A historical overview of the York Massacre and a reflection of the Church of England’s planned apology for its predecessors’ treatment of Jews comprise the focus of my most recent Ami column, which you can read here.

Parshas Pinchas – Perfect Timing

How despondent Pinchas could have easily felt when his grandfather, father and uncles, and all their future descendants, were chosen by Hashem to be cohanim (Shemos, 28:1). He himself, having been born before that moment, was not among that role’s grantees.

He probably did not mind, though. Because his subsequent action (at the end of parshas Balak), the killing of Zimri and Cozbi, could only be a proper act – and Hashem confirmed its propriety – if it had been committed by an utterly selfless person. One needs a sense of self to feel slighted.

How ironic, though, is the fact that, had Pinchas actually been a cohein at the time of his violent act, the act, justified though it was, would have rendered him unable to serve in that special role. Because a cohein who has killed a person, even properly or accidentally, is disqualified to serve as a cohein.

Hashem made Pinchas a cohein only after – in fact, because – of his act (Zevachim 101b). Pinchas’s ultimate status as a cohein, in the end, depended on his having been “left out” when his relatives were granted that status.

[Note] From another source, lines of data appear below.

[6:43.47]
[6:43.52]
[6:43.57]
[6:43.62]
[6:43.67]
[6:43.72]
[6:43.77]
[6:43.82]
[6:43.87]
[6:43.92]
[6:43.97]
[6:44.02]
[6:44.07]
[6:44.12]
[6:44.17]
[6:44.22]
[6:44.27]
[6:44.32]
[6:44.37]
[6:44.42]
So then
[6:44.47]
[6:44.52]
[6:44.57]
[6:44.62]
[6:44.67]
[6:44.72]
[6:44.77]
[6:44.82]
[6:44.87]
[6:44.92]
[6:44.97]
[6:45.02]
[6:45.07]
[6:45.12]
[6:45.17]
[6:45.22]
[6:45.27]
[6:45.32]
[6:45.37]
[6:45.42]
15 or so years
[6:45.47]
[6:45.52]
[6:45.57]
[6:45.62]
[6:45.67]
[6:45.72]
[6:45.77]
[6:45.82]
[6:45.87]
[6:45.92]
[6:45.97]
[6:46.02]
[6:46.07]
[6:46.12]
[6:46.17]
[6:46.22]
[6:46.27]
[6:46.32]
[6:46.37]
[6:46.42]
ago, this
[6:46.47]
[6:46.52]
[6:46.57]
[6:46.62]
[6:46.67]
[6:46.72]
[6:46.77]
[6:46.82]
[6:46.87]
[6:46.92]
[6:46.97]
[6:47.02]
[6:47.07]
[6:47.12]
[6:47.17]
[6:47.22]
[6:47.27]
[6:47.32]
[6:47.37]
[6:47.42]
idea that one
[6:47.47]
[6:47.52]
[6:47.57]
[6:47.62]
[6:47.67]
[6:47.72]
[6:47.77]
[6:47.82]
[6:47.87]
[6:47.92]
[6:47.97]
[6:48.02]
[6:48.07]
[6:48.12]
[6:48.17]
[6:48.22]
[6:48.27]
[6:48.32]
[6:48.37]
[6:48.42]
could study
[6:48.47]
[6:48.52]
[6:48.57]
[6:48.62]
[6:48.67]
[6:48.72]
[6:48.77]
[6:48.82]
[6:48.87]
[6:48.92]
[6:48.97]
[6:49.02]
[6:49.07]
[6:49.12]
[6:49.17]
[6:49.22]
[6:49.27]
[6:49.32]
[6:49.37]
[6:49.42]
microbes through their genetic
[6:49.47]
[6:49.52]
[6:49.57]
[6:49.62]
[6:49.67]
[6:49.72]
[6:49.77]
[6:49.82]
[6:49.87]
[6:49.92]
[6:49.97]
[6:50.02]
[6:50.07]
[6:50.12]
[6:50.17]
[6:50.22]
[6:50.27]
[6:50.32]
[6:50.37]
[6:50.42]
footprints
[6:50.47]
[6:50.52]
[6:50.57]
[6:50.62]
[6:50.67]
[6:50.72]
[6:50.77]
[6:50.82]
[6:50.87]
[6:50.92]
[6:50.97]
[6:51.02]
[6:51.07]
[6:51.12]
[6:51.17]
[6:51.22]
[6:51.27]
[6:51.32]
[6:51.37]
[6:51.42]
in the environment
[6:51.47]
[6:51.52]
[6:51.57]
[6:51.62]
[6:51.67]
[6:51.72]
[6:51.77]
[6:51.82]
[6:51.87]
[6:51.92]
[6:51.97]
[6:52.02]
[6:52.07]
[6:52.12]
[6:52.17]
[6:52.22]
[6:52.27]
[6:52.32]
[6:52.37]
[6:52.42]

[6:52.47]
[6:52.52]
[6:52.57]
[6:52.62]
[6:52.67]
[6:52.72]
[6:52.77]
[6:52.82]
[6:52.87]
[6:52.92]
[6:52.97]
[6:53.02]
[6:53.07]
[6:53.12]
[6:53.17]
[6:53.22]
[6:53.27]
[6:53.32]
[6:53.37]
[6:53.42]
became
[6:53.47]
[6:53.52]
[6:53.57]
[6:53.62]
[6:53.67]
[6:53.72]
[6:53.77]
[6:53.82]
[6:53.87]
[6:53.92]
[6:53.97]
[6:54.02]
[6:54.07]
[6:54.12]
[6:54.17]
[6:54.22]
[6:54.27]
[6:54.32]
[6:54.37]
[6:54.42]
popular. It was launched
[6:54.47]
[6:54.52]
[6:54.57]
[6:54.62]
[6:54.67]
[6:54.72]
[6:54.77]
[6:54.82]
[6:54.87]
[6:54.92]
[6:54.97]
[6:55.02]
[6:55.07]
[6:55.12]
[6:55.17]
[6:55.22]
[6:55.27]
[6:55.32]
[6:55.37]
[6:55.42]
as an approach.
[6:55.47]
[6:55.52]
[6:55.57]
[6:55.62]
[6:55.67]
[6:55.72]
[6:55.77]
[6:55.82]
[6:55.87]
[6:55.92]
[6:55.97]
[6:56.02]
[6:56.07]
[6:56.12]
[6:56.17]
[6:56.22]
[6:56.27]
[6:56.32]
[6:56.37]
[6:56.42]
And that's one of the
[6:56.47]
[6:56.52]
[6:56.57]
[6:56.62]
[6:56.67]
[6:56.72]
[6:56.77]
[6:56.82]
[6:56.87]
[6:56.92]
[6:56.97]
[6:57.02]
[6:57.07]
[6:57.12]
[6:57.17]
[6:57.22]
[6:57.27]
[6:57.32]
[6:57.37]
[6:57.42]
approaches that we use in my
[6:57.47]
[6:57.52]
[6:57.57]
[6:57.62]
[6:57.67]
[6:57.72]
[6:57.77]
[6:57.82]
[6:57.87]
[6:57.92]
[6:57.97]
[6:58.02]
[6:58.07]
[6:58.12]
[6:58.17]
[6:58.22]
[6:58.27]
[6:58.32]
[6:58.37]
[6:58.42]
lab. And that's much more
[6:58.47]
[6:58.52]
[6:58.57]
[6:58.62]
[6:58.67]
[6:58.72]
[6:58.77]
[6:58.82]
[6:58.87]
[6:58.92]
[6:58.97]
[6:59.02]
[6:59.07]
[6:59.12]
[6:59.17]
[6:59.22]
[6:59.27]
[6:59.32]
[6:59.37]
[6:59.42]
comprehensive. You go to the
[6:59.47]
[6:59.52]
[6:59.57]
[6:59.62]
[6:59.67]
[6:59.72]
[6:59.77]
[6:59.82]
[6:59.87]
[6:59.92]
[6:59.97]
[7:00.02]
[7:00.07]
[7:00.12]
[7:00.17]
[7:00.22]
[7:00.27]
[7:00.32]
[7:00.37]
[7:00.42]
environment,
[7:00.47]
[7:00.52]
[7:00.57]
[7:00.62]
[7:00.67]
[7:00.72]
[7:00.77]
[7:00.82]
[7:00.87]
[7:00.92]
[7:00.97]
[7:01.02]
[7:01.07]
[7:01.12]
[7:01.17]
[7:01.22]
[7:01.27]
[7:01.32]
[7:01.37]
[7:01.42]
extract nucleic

Few of us are truly selfless, and many of us are easily slighted. When we are, we do well to recall Pinchas’ experience. The Shulchan Aruch (Orach Chaim 230:5) actually states as halacha that “One should be accustomed to say: All that Hashem does is for the best.”

Sometimes we are fortunate, as Pinchas was, to live to see how that is true.

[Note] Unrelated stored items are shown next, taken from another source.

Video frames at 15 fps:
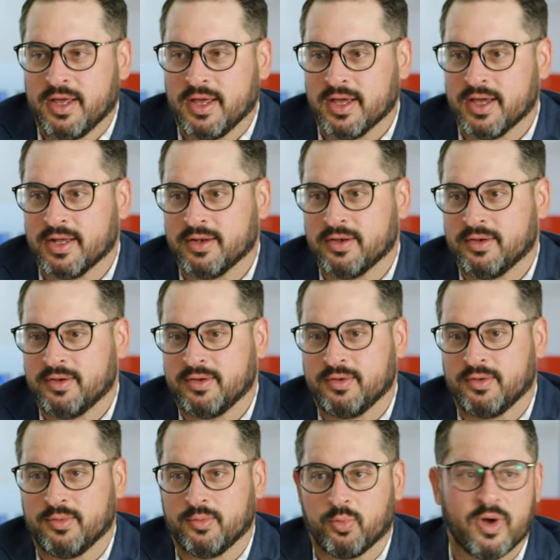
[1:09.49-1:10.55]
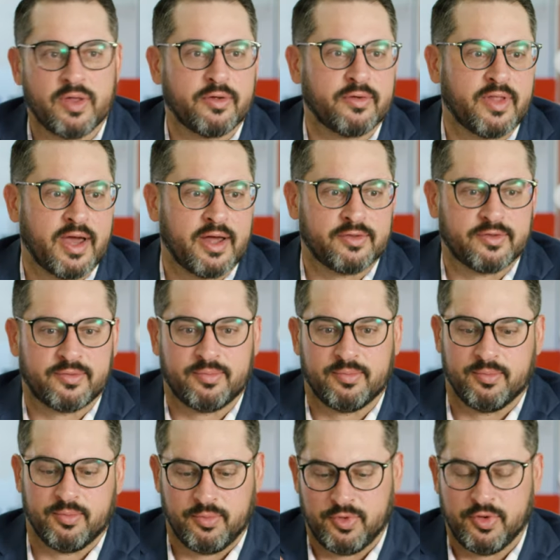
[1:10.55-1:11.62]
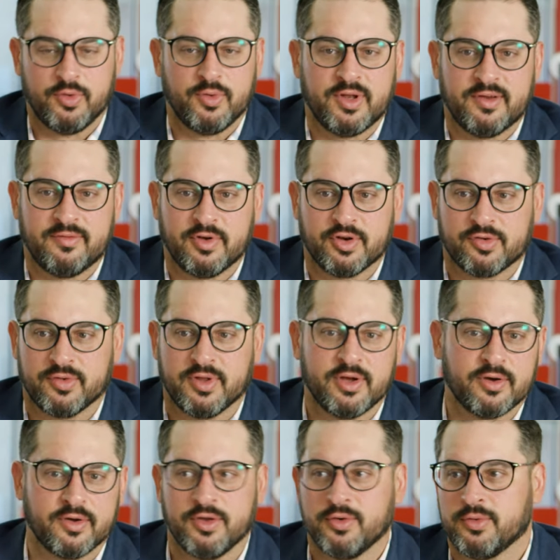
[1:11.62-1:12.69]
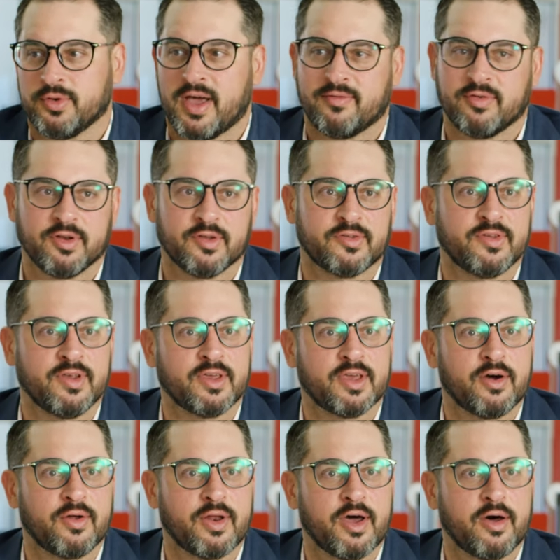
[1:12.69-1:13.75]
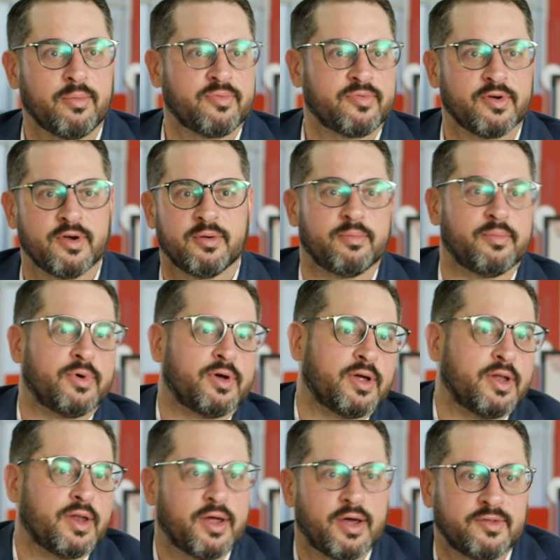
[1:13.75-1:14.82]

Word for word: And whether that's you individually or you having to seek out help from a,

But even when we don’t, it still is.

© 2021 Rabbi Avi Shafran

An Antisemite’s Perceptive, Worthy Words

Most people, if they are familiar with the name at all, associate “Chateaubriand” with a meat dish.  But François-René, vicomte de Chateaubriand was a famous French author who died in 1848.  He was not well disposed toward Jews, considering them cursed for the farcical sin of deicide, and wrote approvingly about how “Humanity has put the Jewish race in quarantine.”

And yet, some other words of his are, even coming from so poisoned a pen, more than worthy for Jewish pondering during the annual period of the “Three Weeks” just begun, during which Jews mourn the destruction of the Holy Temples in Jerusalem and the Jewish exile. I am indebted to the late British Chief Rabbi Jonathan Sacks for, in his Haggada, bringing Chateaubriand’s words to my attention.

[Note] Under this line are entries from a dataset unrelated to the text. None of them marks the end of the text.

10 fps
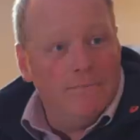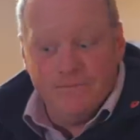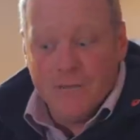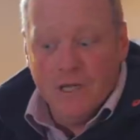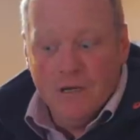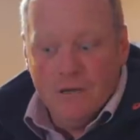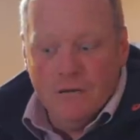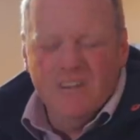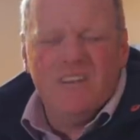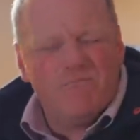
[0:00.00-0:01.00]
um,
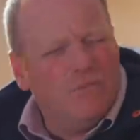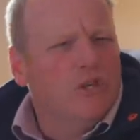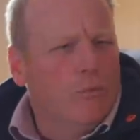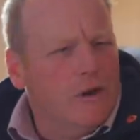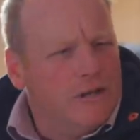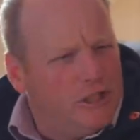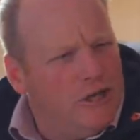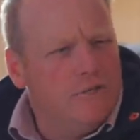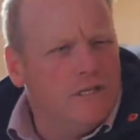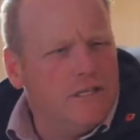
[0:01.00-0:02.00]
predominantly the
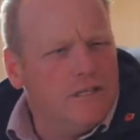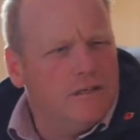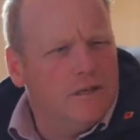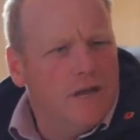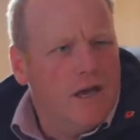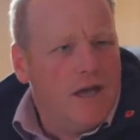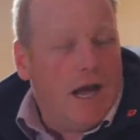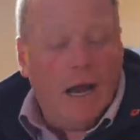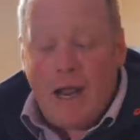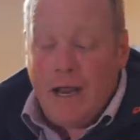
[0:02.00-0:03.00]
shooters.
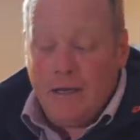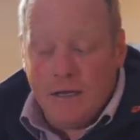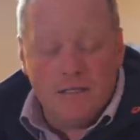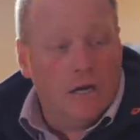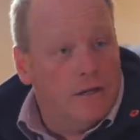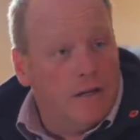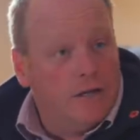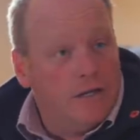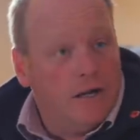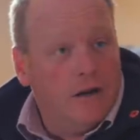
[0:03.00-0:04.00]
And, and, so do the
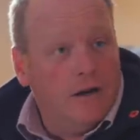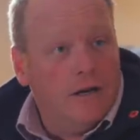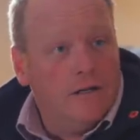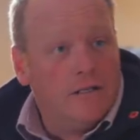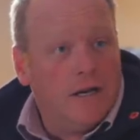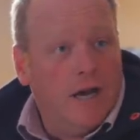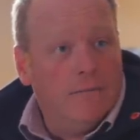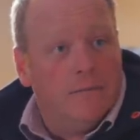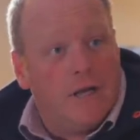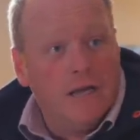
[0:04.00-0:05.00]
Countryside Alliance.
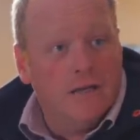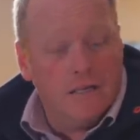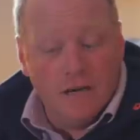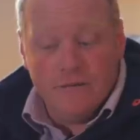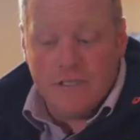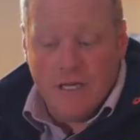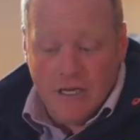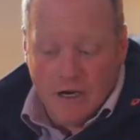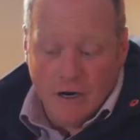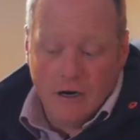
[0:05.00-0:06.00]
Um, Game
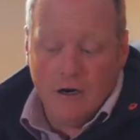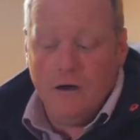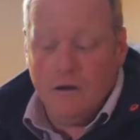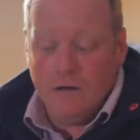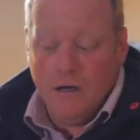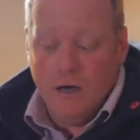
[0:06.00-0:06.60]
Conservancy are, are,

The French writer visited a desolated Jerusalem, where he saw Jews pining for the arrival of mashiach and the end of the Jewish exile.

And wrote as follows:

“This people has seen Jerusalem destroyed seventeen times, yet there exists nothing in the world which can discourage it or prevent it from raising its eyes to Zion. He who beholds the Jews dispersed over the face of the earth, in keeping with the Word of God, lingers and marvels. But he will be struck with amazement, as at a miracle, who finds them still in Jerusalem and perceives even, who in law and justice are the masters of Judea, to exist as slaves and strangers in their own land; how despite all abuses they await the King who is to deliver them… If there is anything among the nations of the world marked with the stamp of the miraculous, this, in our opinion, is that miracle.”

And a further miracle, may it come swiftly and in our days, will be the arrival of that king, and the end of our exile.